(Saved data entries)
════════

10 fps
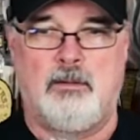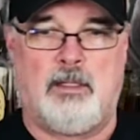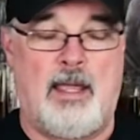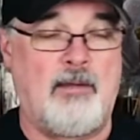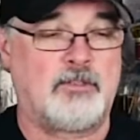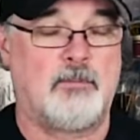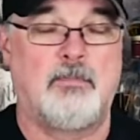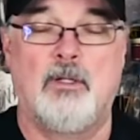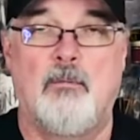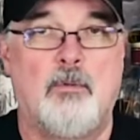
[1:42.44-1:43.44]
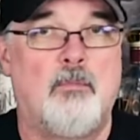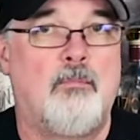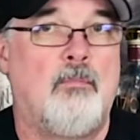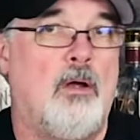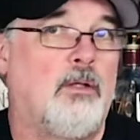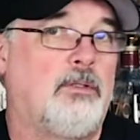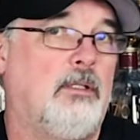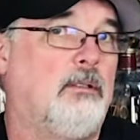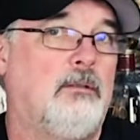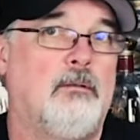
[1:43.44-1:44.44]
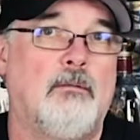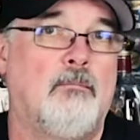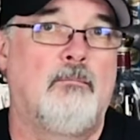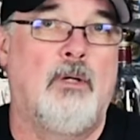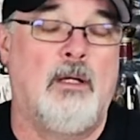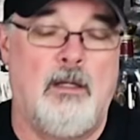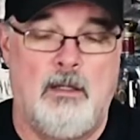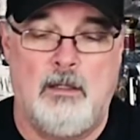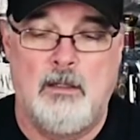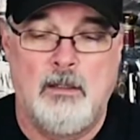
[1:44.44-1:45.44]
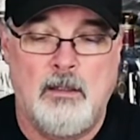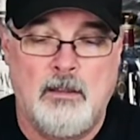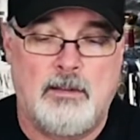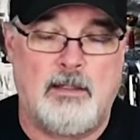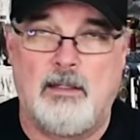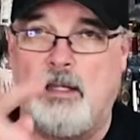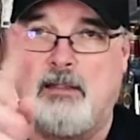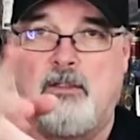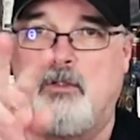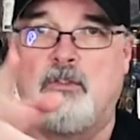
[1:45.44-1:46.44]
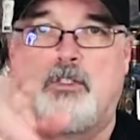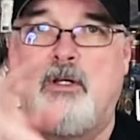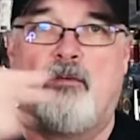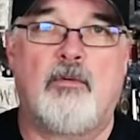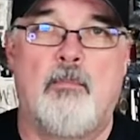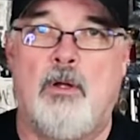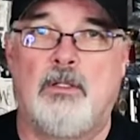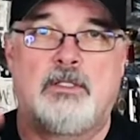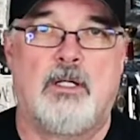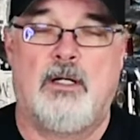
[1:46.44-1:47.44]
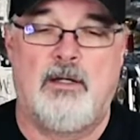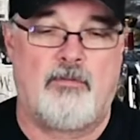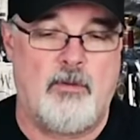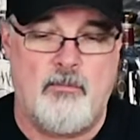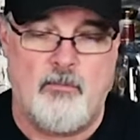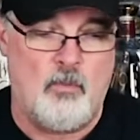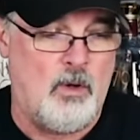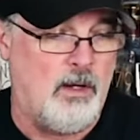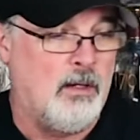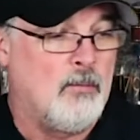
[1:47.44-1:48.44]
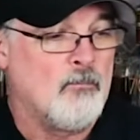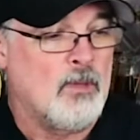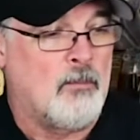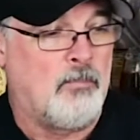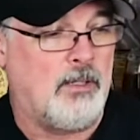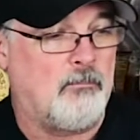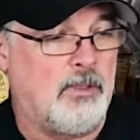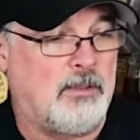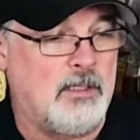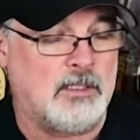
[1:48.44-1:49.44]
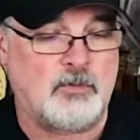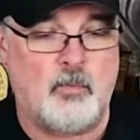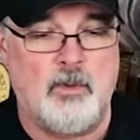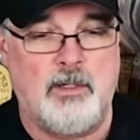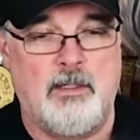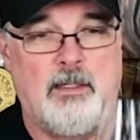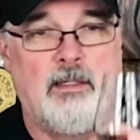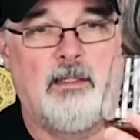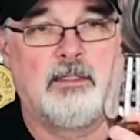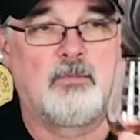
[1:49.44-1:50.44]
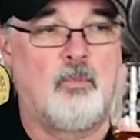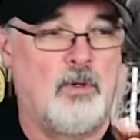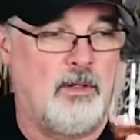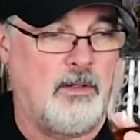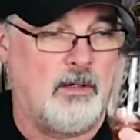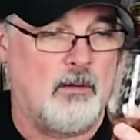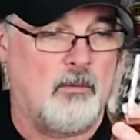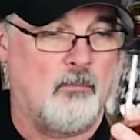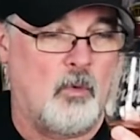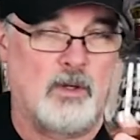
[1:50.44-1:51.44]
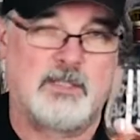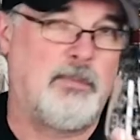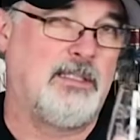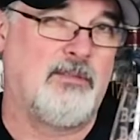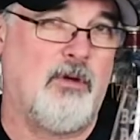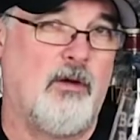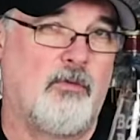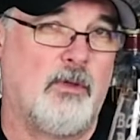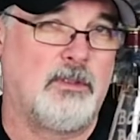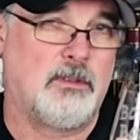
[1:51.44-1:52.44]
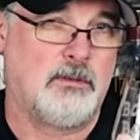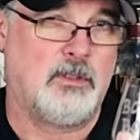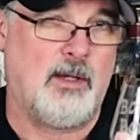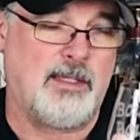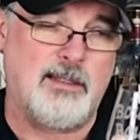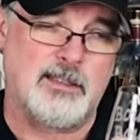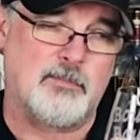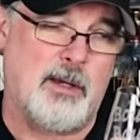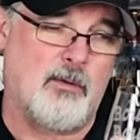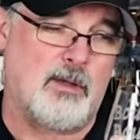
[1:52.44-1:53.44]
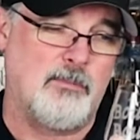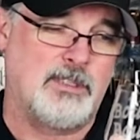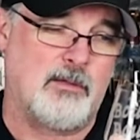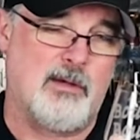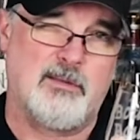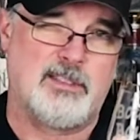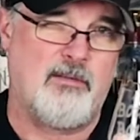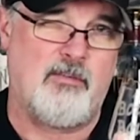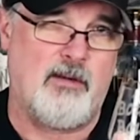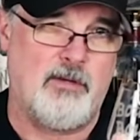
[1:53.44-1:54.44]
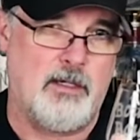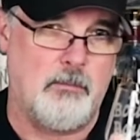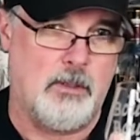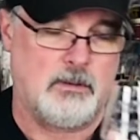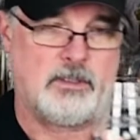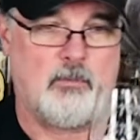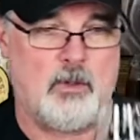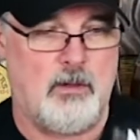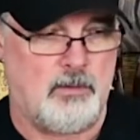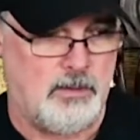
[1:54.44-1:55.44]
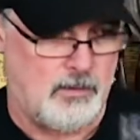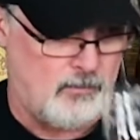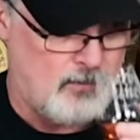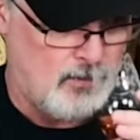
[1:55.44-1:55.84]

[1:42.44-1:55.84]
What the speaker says: have some double malted, they like use two different malts on a different one, but this one is one of their more expensive offerings. So I think this bottle comes in around 75, 80 bucks, somewhere along in there.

════════

> **What needs to be done**: Retype the lines exactly. Begin at the one that holds "[1:51.44-1:52.44]", stop at the last line of the entries above, and drop the pictures.

> **Output of the exercise**:
[1:51.44-1:52.44]
[1:52.44-1:53.44]
[1:53.44-1:54.44]
[1:54.44-1:55.44]
[1:55.44-1:55.84]

[1:42.44-1:55.84]
What the speaker says: have some double malted, they like use two different malts on a different one, but this one is one of their more expensive offerings. So I think this bottle comes in around 75, 80 bucks, somewhere along in there.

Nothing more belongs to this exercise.